Il est possible de suivre les audiences sans traquer les internautes

Pour revenir à Google Analytics, n’est-ce pas les entreprises utilisant ce service qui devraient être inquiétées ?  

Normalement, nul n’est censé ignorer la loi… Après, il est évident qu’il y a une différence entre les grosses entreprises qui collectent des tas d’informations et de plus petites structures qui souhaitent simplement avoir une idée de l’audience sur leur site.

Il faut aussi que les entreprises prennent conscience qu’il est possible de suivre les audiences sans traquer les internautes. Nous avons déjà évoqué ici sur le blog l’outil Matomo par exemple. Il est RGPD compatible car contrairement à GA, il comptabilise les visiteurs d’un site sans recueillir aucune donnée à caractère personnel s’il est bien configuré, et il ne croise pas les données obtenues sur différents sites ni ne les utilise pour ses propres services.

> Outil de mesure d’audience : entre Matomo et Google Analytics, lequel choisir ? Une question que nous avions posée à Ronan Chardonneau, professeur en digital marketing

Et si on veut se protéger du traçage en tant qu’internaute, comment peut-on faire ? 

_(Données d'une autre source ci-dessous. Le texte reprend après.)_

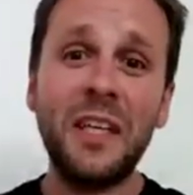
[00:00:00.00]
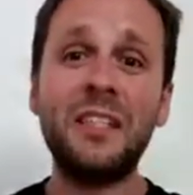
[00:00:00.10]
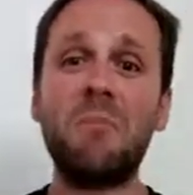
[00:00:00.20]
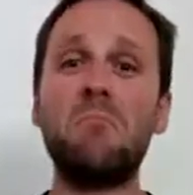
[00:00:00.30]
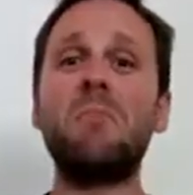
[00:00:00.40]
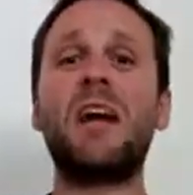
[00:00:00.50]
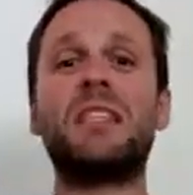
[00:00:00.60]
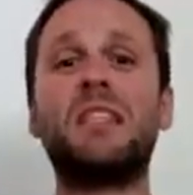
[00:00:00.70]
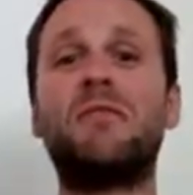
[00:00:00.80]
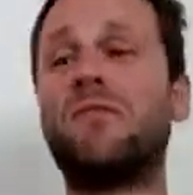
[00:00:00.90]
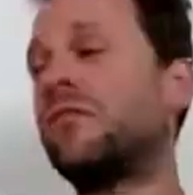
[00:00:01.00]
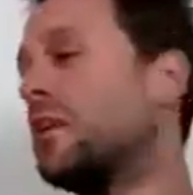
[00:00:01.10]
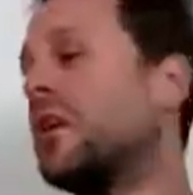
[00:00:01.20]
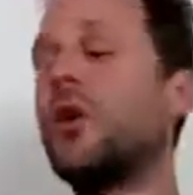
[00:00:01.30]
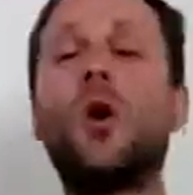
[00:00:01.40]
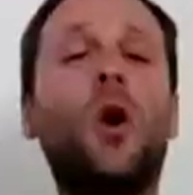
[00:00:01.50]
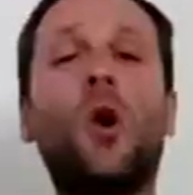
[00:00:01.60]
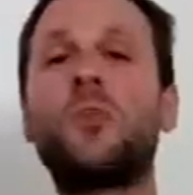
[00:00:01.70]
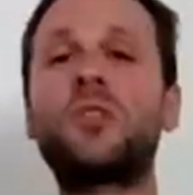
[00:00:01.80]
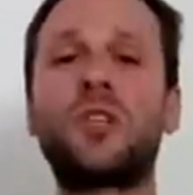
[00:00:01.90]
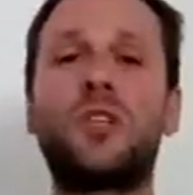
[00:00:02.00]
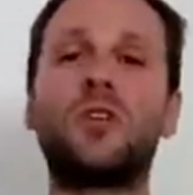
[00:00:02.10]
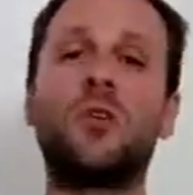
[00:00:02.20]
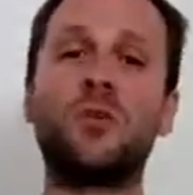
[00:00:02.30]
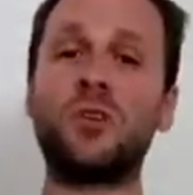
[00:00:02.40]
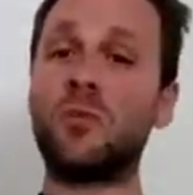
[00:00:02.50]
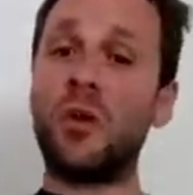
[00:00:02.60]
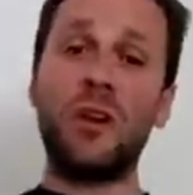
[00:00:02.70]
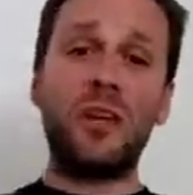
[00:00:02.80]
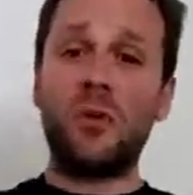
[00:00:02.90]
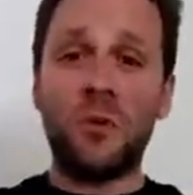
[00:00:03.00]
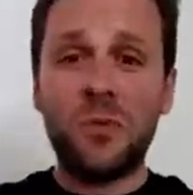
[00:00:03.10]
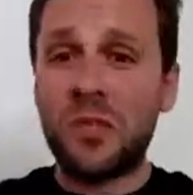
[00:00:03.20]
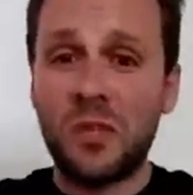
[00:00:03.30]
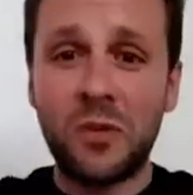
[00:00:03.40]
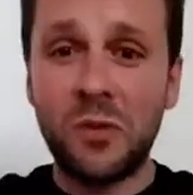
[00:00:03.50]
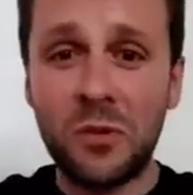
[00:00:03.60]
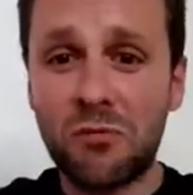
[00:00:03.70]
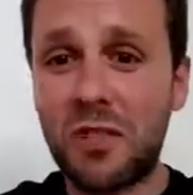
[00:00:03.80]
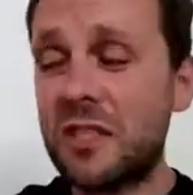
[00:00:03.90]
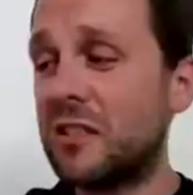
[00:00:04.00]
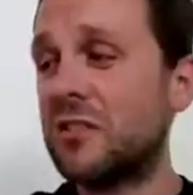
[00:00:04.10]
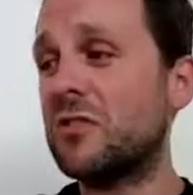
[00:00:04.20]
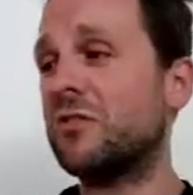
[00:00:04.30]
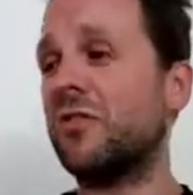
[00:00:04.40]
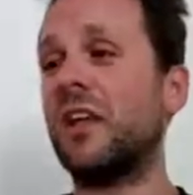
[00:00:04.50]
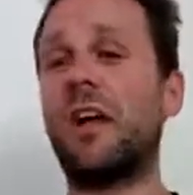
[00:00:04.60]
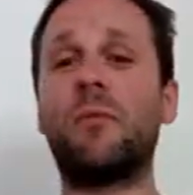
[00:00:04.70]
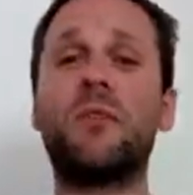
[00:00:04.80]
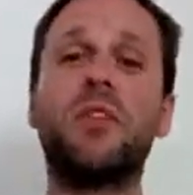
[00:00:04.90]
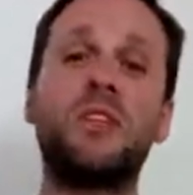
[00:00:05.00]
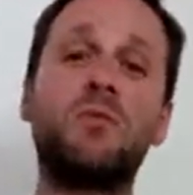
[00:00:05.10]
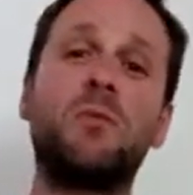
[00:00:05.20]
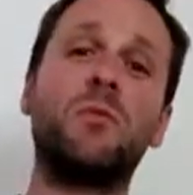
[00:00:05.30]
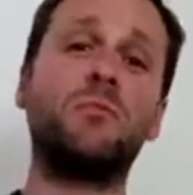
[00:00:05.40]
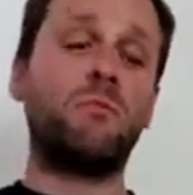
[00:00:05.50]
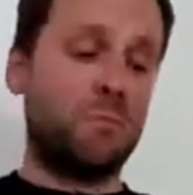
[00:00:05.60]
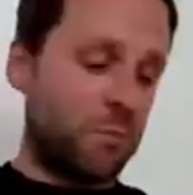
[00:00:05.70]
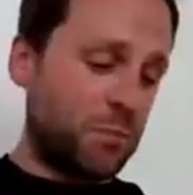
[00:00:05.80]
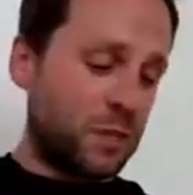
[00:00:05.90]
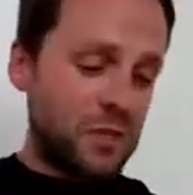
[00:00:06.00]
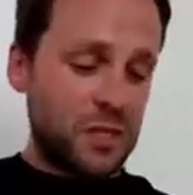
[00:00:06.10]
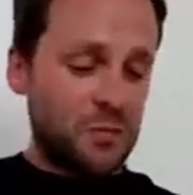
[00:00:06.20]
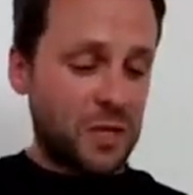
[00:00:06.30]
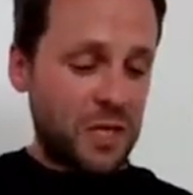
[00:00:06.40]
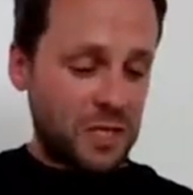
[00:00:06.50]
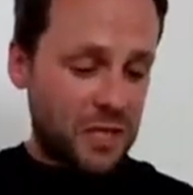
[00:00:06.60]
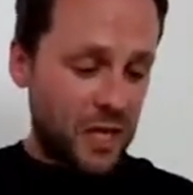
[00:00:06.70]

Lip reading: It's a massive obstacle course. I'm not into obstacle course racing and stuff like that, but this one was bloody amazing.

La CNIL a justement sorti un guide pour répondre à cette question. Elle revient sur les différentes méthodes de traçage et les solutions éventuelles pour s’en prémunir. Mais, pour résumer, c’est compliqué, assez technique et cela demande une très bonne culture numérique pour se protéger vraiment totalement du traçage. C’est pourquoi le rôle du législateur est vital pour éviter les abus et nous protéger.